(Source data)
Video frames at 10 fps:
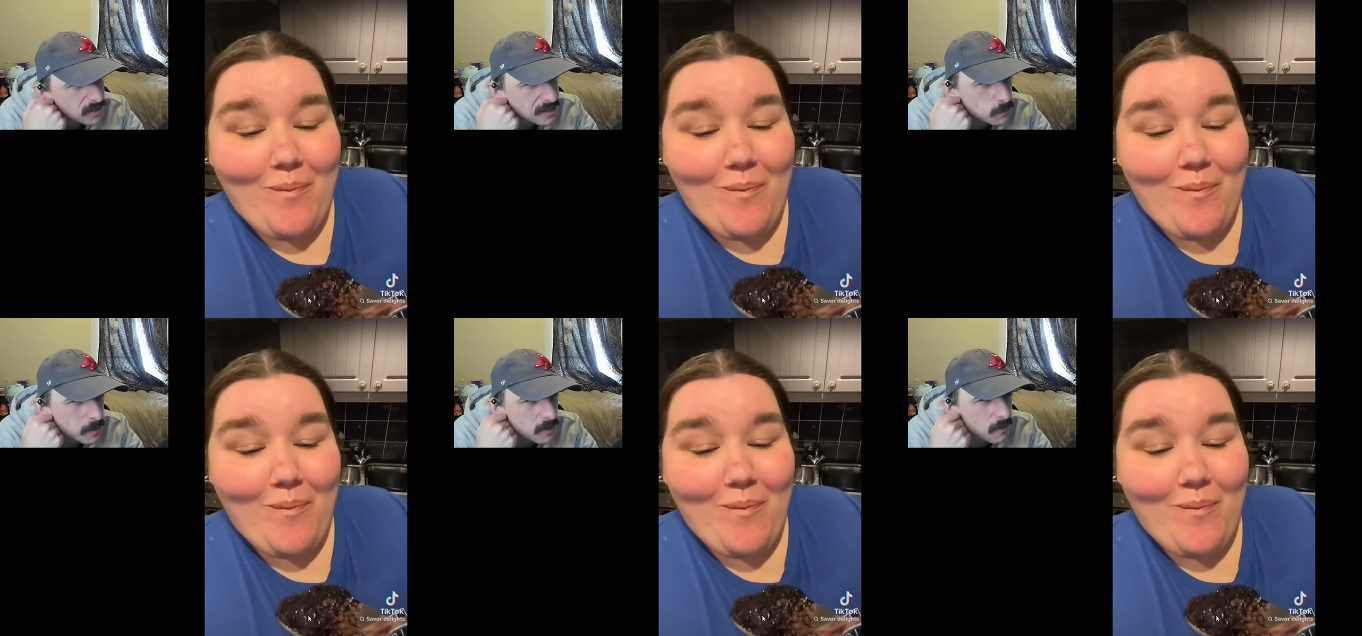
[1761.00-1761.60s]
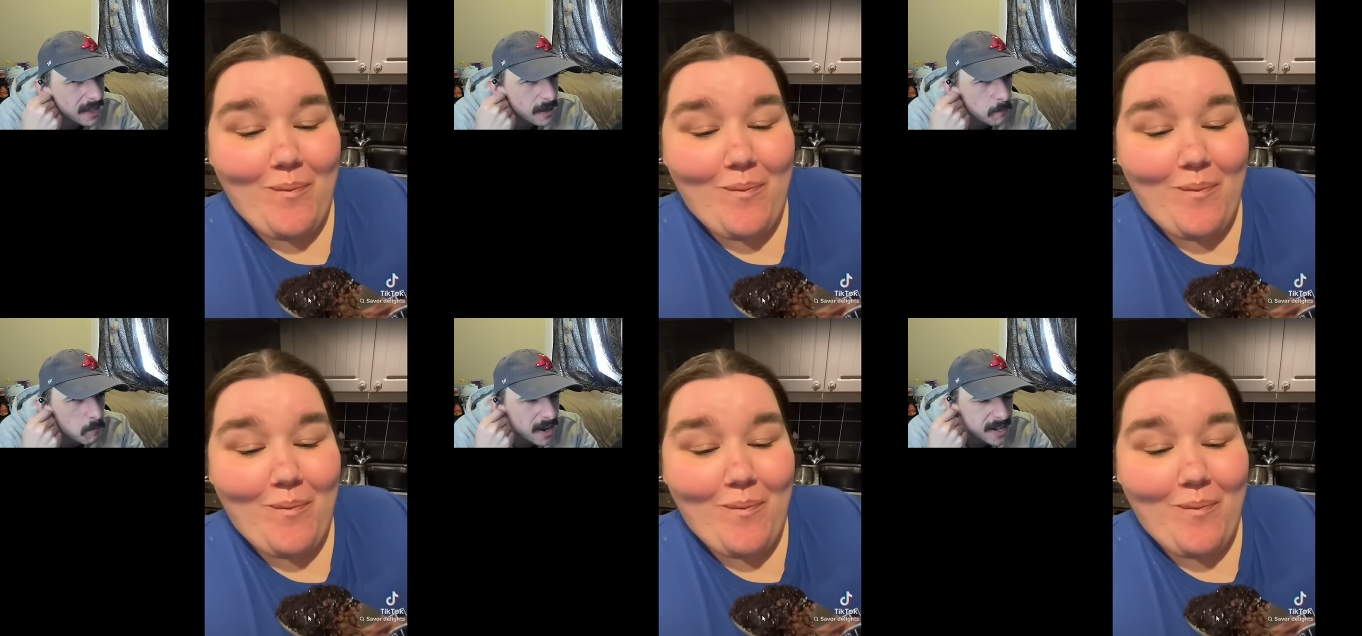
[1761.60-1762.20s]
Speaker 1: that's been like
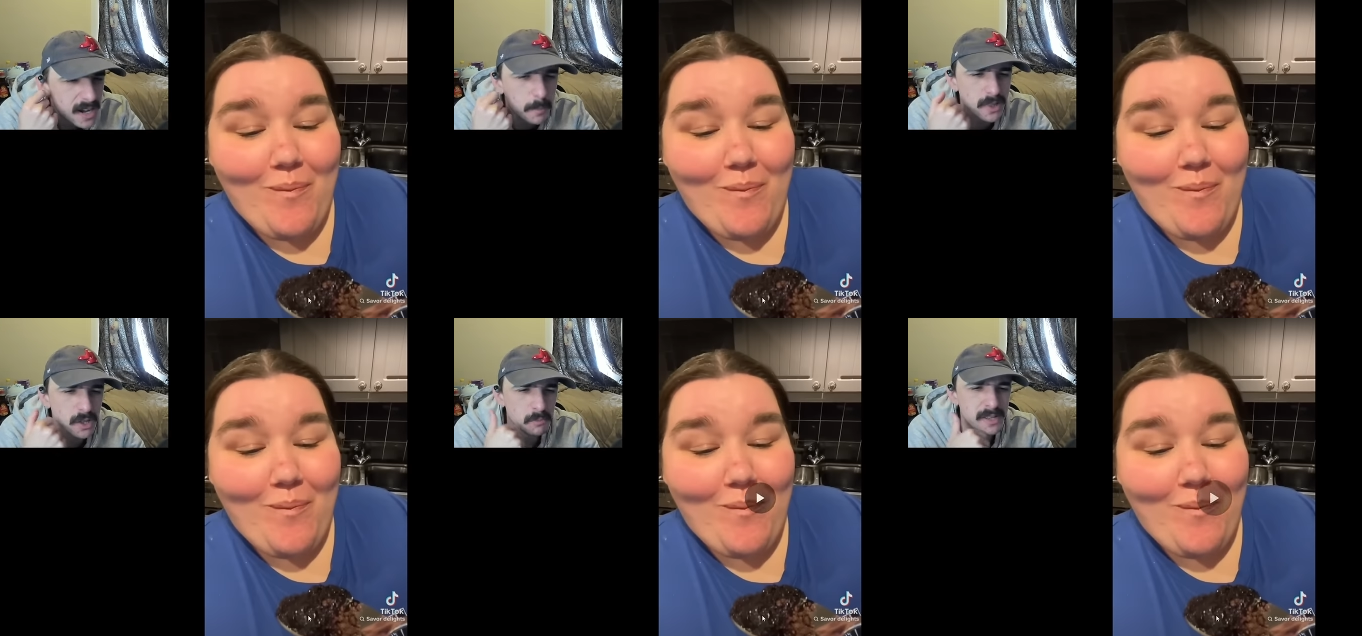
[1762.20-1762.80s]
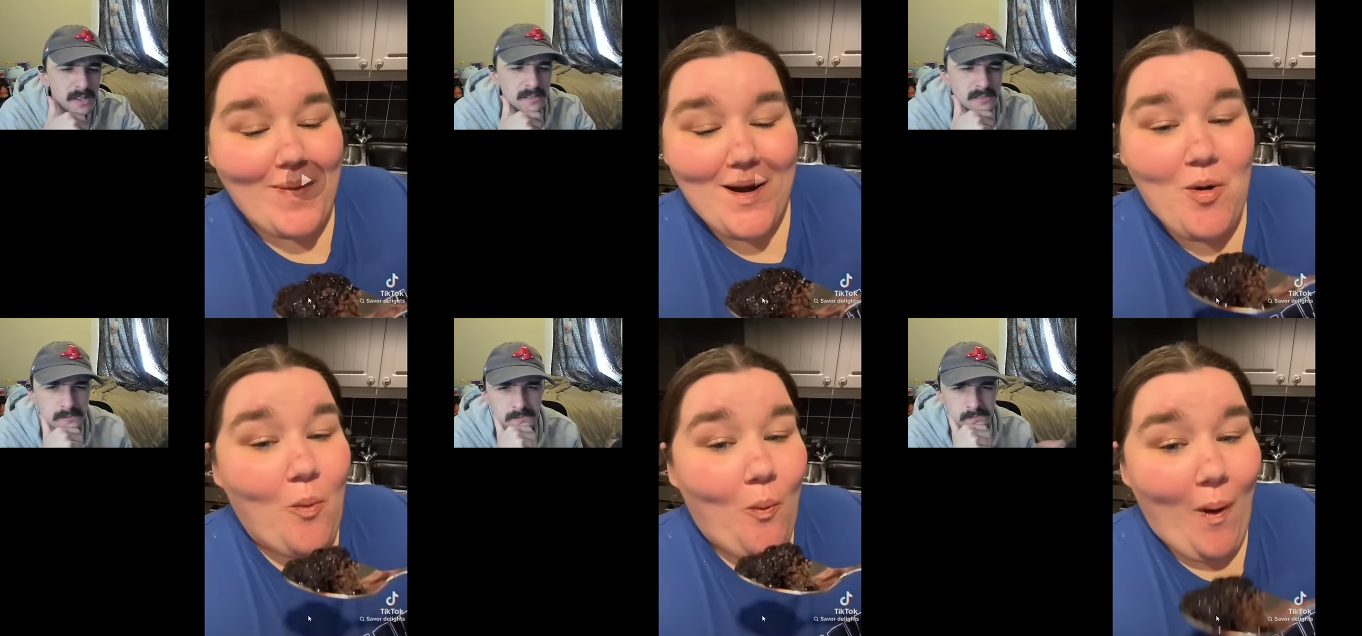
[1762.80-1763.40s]
mudded up a little bit.
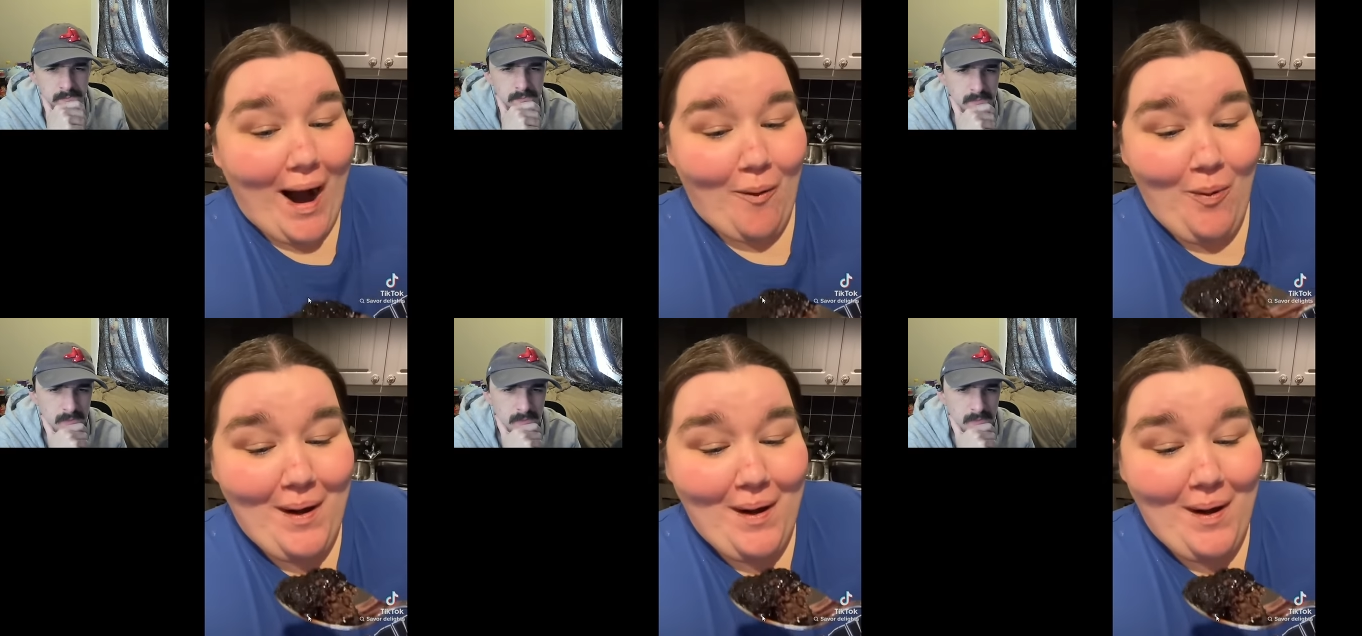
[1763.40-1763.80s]
Wow.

WHAT IS EXPECTED =>
When a record holds a picture, leave that picture out; copy the rest verbatim.

SOLUTION =>
Video frames at 10 fps:
[1761.00-1761.60s]
[1761.60-1762.20s]
Speaker 1: that's been like
[1762.20-1762.80s]
[1762.80-1763.40s]
mudded up a little bit.
[1763.40-1763.80s]
Wow.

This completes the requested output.